**WHAT YOU SHOULD DO:** What is wanted is every record, duplicated word for word.

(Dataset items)
※ ※ ※
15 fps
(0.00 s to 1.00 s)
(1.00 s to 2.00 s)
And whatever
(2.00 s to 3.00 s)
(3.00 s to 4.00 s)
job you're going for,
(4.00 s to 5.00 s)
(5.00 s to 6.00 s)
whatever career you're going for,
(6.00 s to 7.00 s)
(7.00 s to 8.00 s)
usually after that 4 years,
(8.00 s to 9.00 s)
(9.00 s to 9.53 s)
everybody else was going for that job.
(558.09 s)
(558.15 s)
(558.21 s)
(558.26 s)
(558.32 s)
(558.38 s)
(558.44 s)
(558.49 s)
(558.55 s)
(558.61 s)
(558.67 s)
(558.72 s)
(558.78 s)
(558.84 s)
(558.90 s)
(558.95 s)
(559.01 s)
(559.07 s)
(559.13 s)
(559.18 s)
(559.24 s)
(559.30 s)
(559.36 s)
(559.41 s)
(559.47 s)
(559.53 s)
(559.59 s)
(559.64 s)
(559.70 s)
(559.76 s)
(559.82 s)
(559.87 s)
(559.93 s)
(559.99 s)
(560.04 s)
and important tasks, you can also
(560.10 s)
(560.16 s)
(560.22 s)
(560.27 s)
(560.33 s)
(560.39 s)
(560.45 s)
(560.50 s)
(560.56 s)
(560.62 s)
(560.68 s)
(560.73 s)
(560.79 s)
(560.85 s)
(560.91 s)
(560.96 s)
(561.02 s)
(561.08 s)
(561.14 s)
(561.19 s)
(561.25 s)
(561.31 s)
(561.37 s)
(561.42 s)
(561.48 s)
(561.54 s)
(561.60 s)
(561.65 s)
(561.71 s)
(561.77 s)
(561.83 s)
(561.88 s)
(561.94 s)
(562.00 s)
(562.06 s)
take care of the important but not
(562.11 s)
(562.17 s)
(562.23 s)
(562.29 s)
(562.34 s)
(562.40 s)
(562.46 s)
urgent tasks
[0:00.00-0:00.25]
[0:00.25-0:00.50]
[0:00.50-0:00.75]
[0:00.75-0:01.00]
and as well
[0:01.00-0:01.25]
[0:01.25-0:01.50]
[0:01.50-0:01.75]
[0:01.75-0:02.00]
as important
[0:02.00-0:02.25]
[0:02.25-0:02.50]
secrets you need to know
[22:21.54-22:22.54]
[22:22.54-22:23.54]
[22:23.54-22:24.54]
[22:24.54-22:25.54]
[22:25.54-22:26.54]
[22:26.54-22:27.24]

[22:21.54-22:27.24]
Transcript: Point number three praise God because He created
※ ※ ※
**ANSWER:**
15 fps
(0.00 s to 1.00 s)
(1.00 s to 2.00 s)
And whatever
(2.00 s to 3.00 s)
(3.00 s to 4.00 s)
job you're going for,
(4.00 s to 5.00 s)
(5.00 s to 6.00 s)
whatever career you're going for,
(6.00 s to 7.00 s)
(7.00 s to 8.00 s)
usually after that 4 years,
(8.00 s to 9.00 s)
(9.00 s to 9.53 s)
everybody else was going for that job.
(558.09 s)
(558.15 s)
(558.21 s)
(558.26 s)
(558.32 s)
(558.38 s)
(558.44 s)
(558.49 s)
(558.55 s)
(558.61 s)
(558.67 s)
(558.72 s)
(558.78 s)
(558.84 s)
(558.90 s)
(558.95 s)
(559.01 s)
(559.07 s)
(559.13 s)
(559.18 s)
(559.24 s)
(559.30 s)
(559.36 s)
(559.41 s)
(559.47 s)
(559.53 s)
(559.59 s)
(559.64 s)
(559.70 s)
(559.76 s)
(559.82 s)
(559.87 s)
(559.93 s)
(559.99 s)
(560.04 s)
and important tasks, you can also
(560.10 s)
(560.16 s)
(560.22 s)
(560.27 s)
(560.33 s)
(560.39 s)
(560.45 s)
(560.50 s)
(560.56 s)
(560.62 s)
(560.68 s)
(560.73 s)
(560.79 s)
(560.85 s)
(560.91 s)
(560.96 s)
(561.02 s)
(561.08 s)
(561.14 s)
(561.19 s)
(561.25 s)
(561.31 s)
(561.37 s)
(561.42 s)
(561.48 s)
(561.54 s)
(561.60 s)
(561.65 s)
(561.71 s)
(561.77 s)
(561.83 s)
(561.88 s)
(561.94 s)
(562.00 s)
(562.06 s)
take care of the important but not
(562.11 s)
(562.17 s)
(562.23 s)
(562.29 s)
(562.34 s)
(562.40 s)
(562.46 s)
urgent tasks
[0:00.00-0:00.25]
[0:00.25-0:00.50]
[0:00.50-0:00.75]
[0:00.75-0:01.00]
and as well
[0:01.00-0:01.25]
[0:01.25-0:01.50]
[0:01.50-0:01.75]
[0:01.75-0:02.00]
as important
[0:02.00-0:02.25]
[0:02.25-0:02.50]
secrets you need to know
[22:21.54-22:22.54]
[22:22.54-22:23.54]
[22:23.54-22:24.54]
[22:24.54-22:25.54]
[22:25.54-22:26.54]
[22:26.54-22:27.24]

[22:21.54-22:27.24]
Transcript: Point number three praise God because He created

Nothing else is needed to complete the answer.